Le champignon de miel est reconnu comme le plus grand organisme vivant au monde. Ou plutôt, pas lui-même, mais son mycélium, qui étonne même les cueilleurs de champignons et les biologistes expérimentés par ses paramètres. Cette créature géante pousse dans la réserve faunique de Malheur, dans l’est de l’Oregon (États-Unis). Son territoire s’étend sur environ 1 000 hectares et pourrait accueillir environ 1 600 terrains de football. Le poids du mycélium Humongous Fungus, sous-espèce Armillaria ostoyae, dépasse 600 tonnes et son âge est supérieur à 2 500 ans.
Les scientifiques ont surnommé le champignon du miel noir le monstre de l’Oregon, non pas en raison de ses paramètres fantastiques, mais en raison des dommages colossaux que le champignon parasite cause à la végétation environnante. Les tentacules fongiques, appelés rhizomorphes, se propagent sous terre sur de vastes distances, enchevêtrent les racines des arbres et sécrètent des enzymes qui creusent l’écorce de la plante et en aspirent tous les nutriments.
Même certains chênes centenaires de la réserve n’ont pu résister sous les tentacules mortelles de cette pieuvre géante. La mort massive de la végétation a obligé les mycologues à rechercher la cause du désastre. C’est ainsi qu’a été découvert le monstre de l’Oregon, qui, selon les experts, est capable de déforester le territoire sous son contrôle en quelques années.

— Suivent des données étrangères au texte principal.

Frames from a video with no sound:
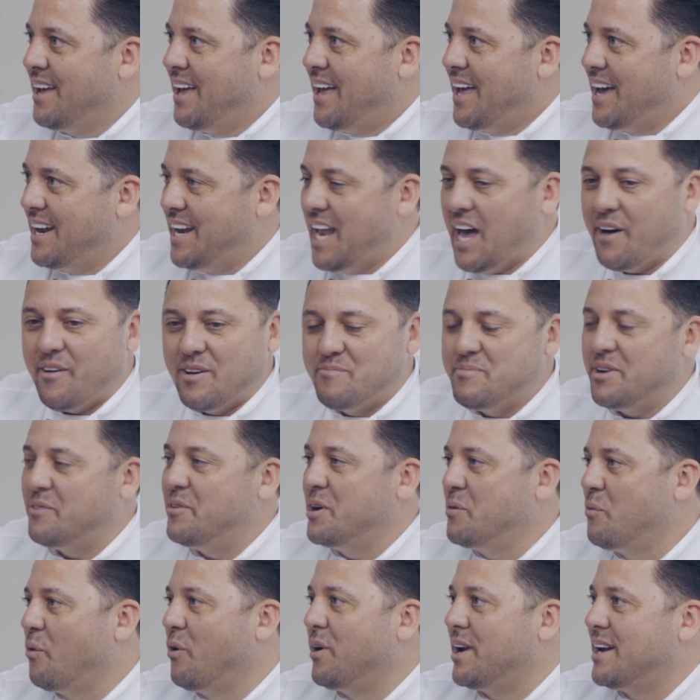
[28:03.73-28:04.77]
Right. And now I've been
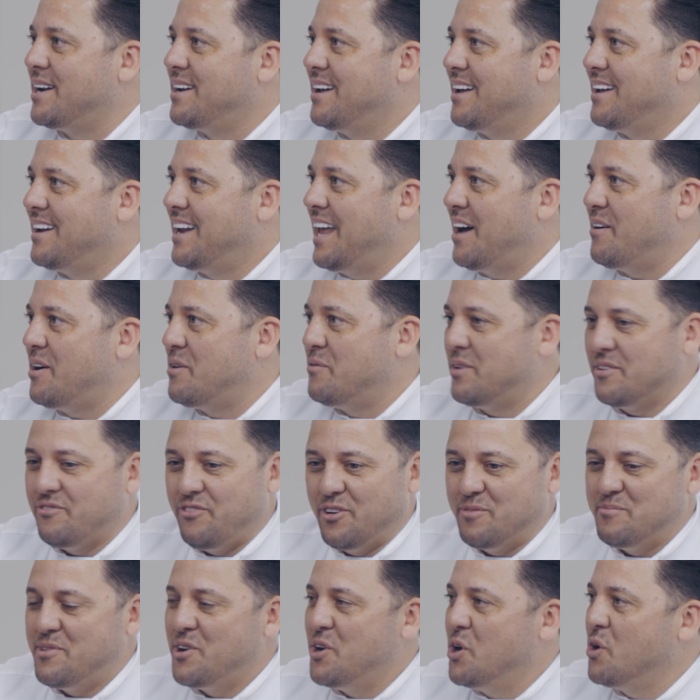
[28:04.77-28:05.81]
rewarded. Now I went
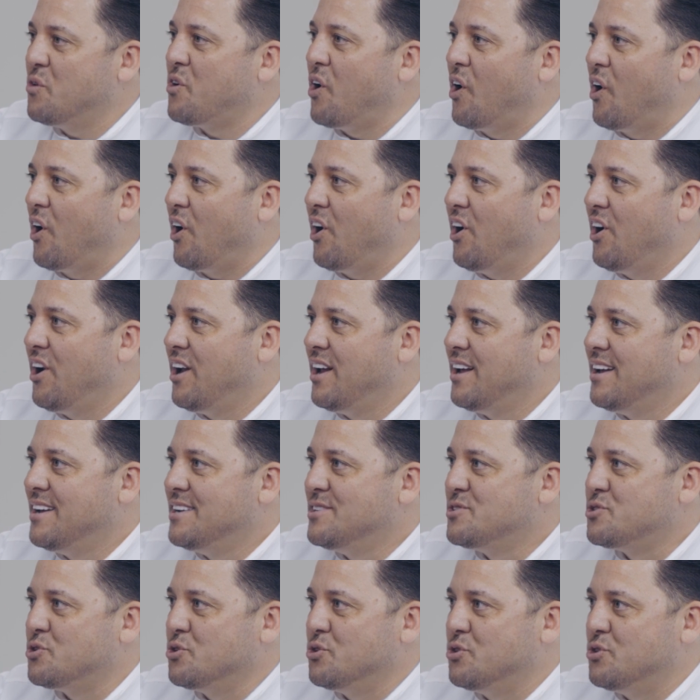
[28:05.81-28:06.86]
from no car
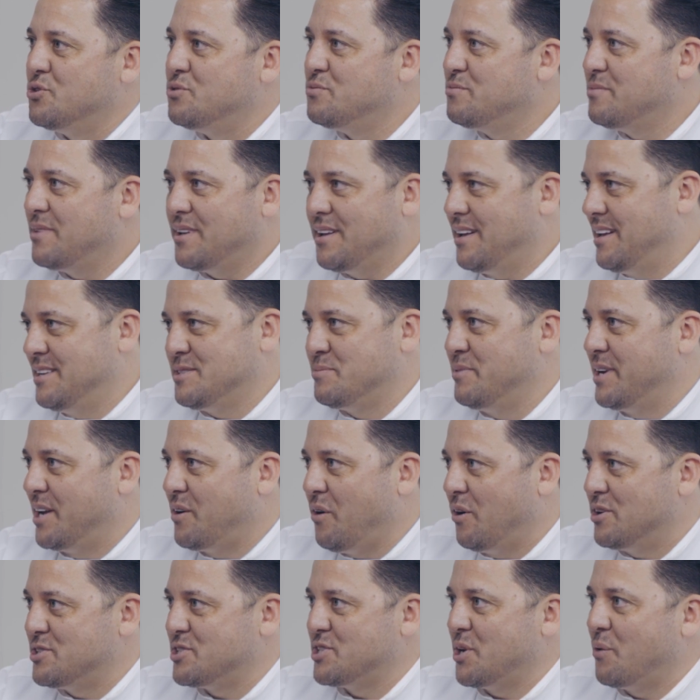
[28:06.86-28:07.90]
to as many
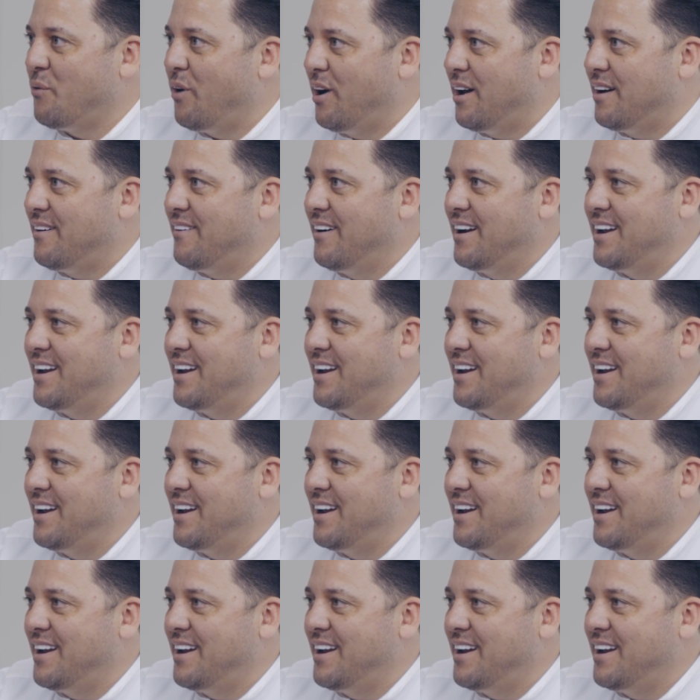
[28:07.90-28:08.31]
cars as I want,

C’est grâce à la mort massive des arbres que le géant a été identifié. Attirés par l’histoire de la mort des arbres, les biologistes ont pu déterminer en 1998 que le mycélium du champignon du miel de l’Oregon n’est pas constitué de grappes individuelles poussant dans toute la forêt, mais d’un gigantesque organisme vivant intégral. Auparavant, la plus grande créature vivante du monde était considérée comme le mycélium du champignon du miel noir, poussant dans l’État de Washington. Sa superficie était estimée à 600 hectares.
Le mycélium du champignon du miel ne parasite pas seulement le système racinaire des plantes. Grâce aux rhizomorphes (sortes de fils), le mycélium pénètre sous l’écorce d’un arbre et peut y pousser des dizaines de mètres, nourrissant ainsi ses champignons de substances utiles. Une telle exploitation par un organisme étranger tue l’arbre. Les champignons appartiennent à un règne distinct ; ils ne sont ni des plantes ni des animaux ; ils contiennent des particules des deux. Cependant, les champignons sont encore plus proches des animaux que des plantes. Il est possible qu’il existe sur notre planète des mycéliums plus gros, dont l’existence est encore inconnue des scientifiques.
Sous chaque forêt se trouve une sorte d’Internet – un réseau souterrain complexe de racines, de champignons et de bactéries interconnectés. Ces organismes sont souvent liés les uns aux autres par symbiose : par exemple, les champignons et les bactéries aident les plantes à absorber les substances organiques et inorganiques utiles du sol, et également à fixer le dioxyde de carbone et l’azote de l’atmosphère.
Les symbiotes sont de plusieurs types différents. Certains champignons mycorhiziens arbusculaires peuvent pénétrer dans les fils de mycélium entre les cellules végétales ou même dans les cellules elles-mêmes. Les racines de la plante ne changent pratiquement pas et ces symbiotes ne peuvent être détectés qu’au microscope. D’autres, ectomycorhiziennes, enlacent la racine avec un réseau dense de leurs fils et peuvent pénétrer dans l’espace interlaculaire, mais pas dans les cellules. D’autres encore entrent en symbiose avec des plantes d’une seule famille. Enfin, un autre type de symbiotes, les bactéries fixatrices d’azote, sont capables de capter l’azote de l’atmosphère et d’en enrichir le sol.
La croissance du mycélium, constitué de minces filaments, n’est pas associée à une modification du rapport masse/surface à travers lequel le mycélium reçoit de l’eau et des nutriments. Et le gigantisme, ainsi que la longévité, sont justifiés du point de vue du mycélium. Si sa superficie est grande, elle n’est plus soumise aux vicissitudes du sort. Tandis qu’à un endroit les arbres meurent et pourrissent, fournissant ainsi de la nourriture au champignon, ailleurs le mycélium attend que la forêt repousse.